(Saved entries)
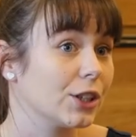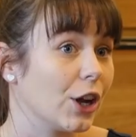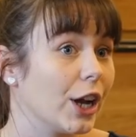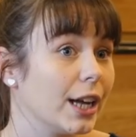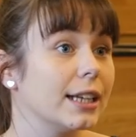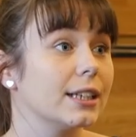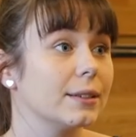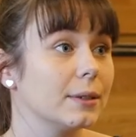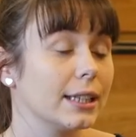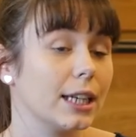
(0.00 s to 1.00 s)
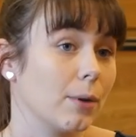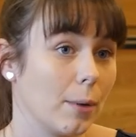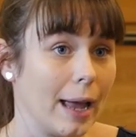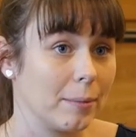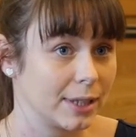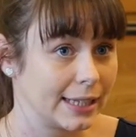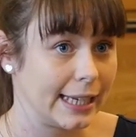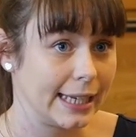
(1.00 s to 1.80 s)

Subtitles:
so a clinic where we're able to see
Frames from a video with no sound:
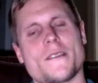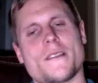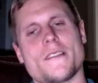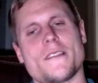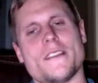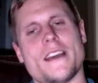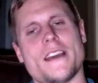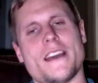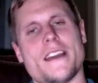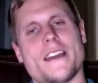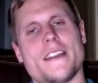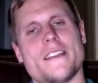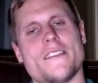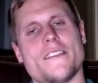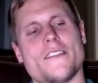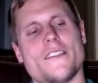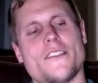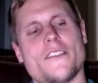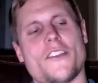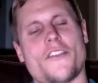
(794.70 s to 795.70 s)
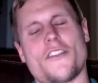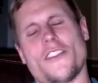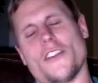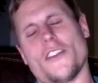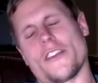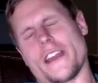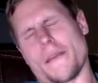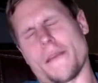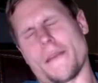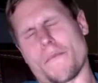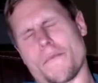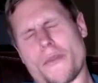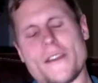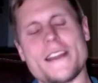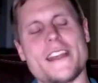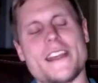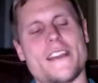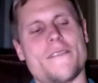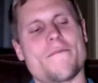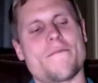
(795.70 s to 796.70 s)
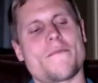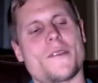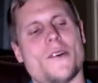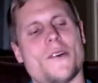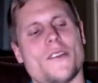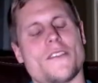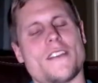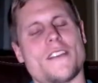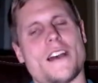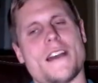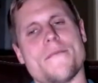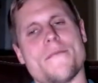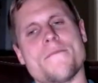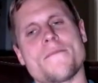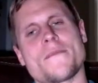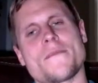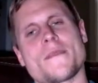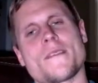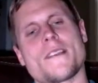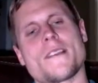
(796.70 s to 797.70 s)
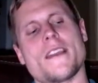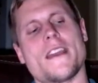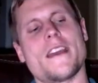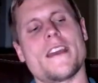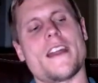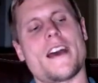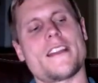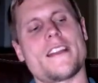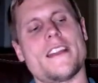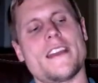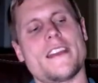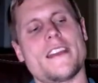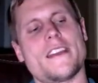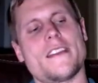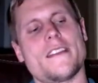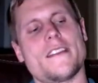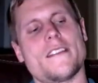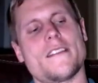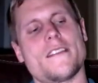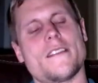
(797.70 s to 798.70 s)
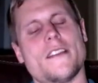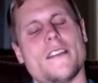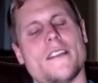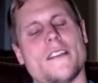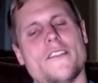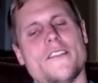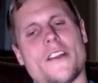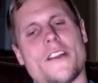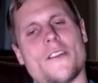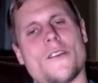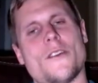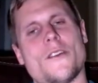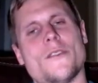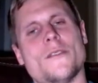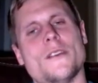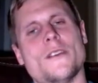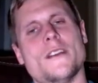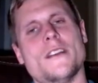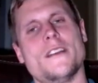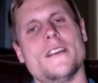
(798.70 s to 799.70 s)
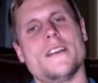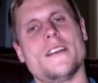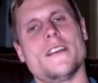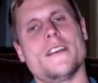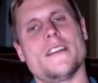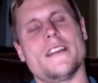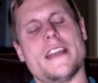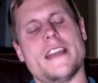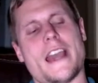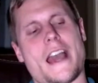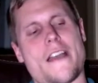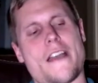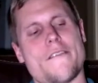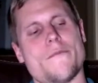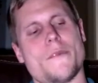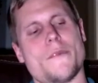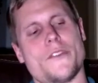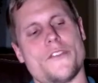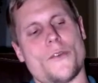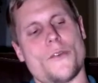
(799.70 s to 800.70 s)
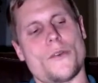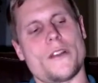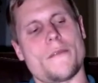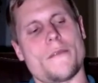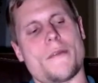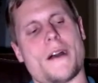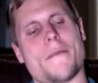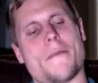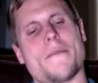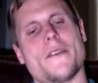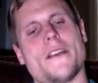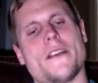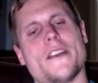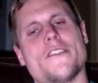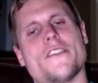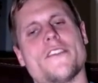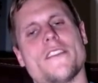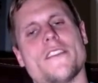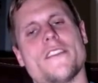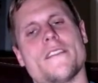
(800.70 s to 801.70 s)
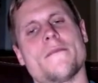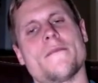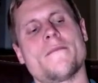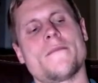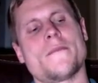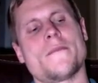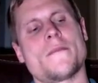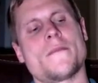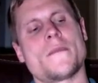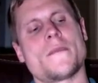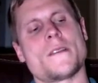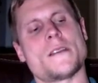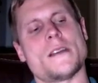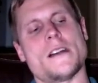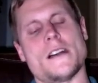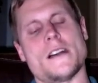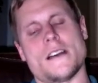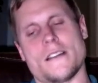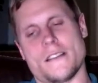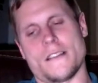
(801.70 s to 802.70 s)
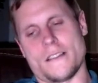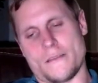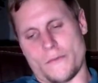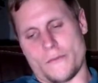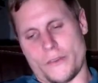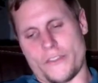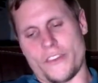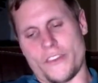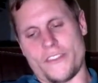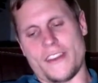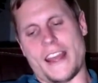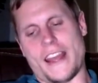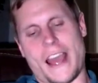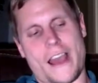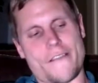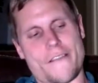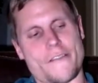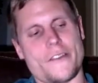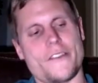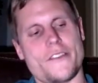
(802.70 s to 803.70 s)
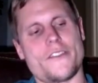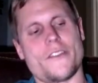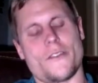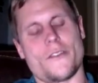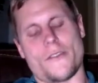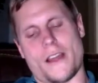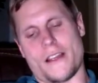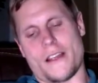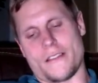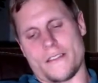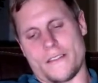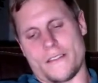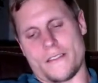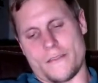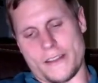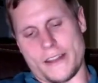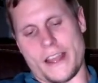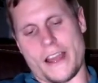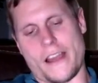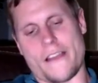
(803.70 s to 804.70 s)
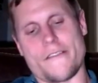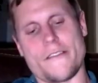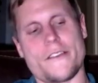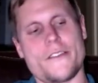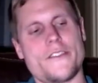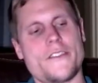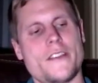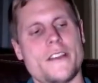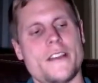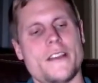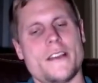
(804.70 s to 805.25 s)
than just looking pretty all the time. And I think in general, the majority of population, which is the average, around the average,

### [Exercise aim]
Nothing but an exact repeat of the records, pictures excluded, belongs in the answer.

### [Result for this exercise]
(0.00 s to 1.00 s)
(1.00 s to 1.80 s)

Subtitles:
so a clinic where we're able to see
Frames from a video with no sound:
(794.70 s to 795.70 s)
(795.70 s to 796.70 s)
(796.70 s to 797.70 s)
(797.70 s to 798.70 s)
(798.70 s to 799.70 s)
(799.70 s to 800.70 s)
(800.70 s to 801.70 s)
(801.70 s to 802.70 s)
(802.70 s to 803.70 s)
(803.70 s to 804.70 s)
(804.70 s to 805.25 s)
than just looking pretty all the time. And I think in general, the majority of population, which is the average, around the average,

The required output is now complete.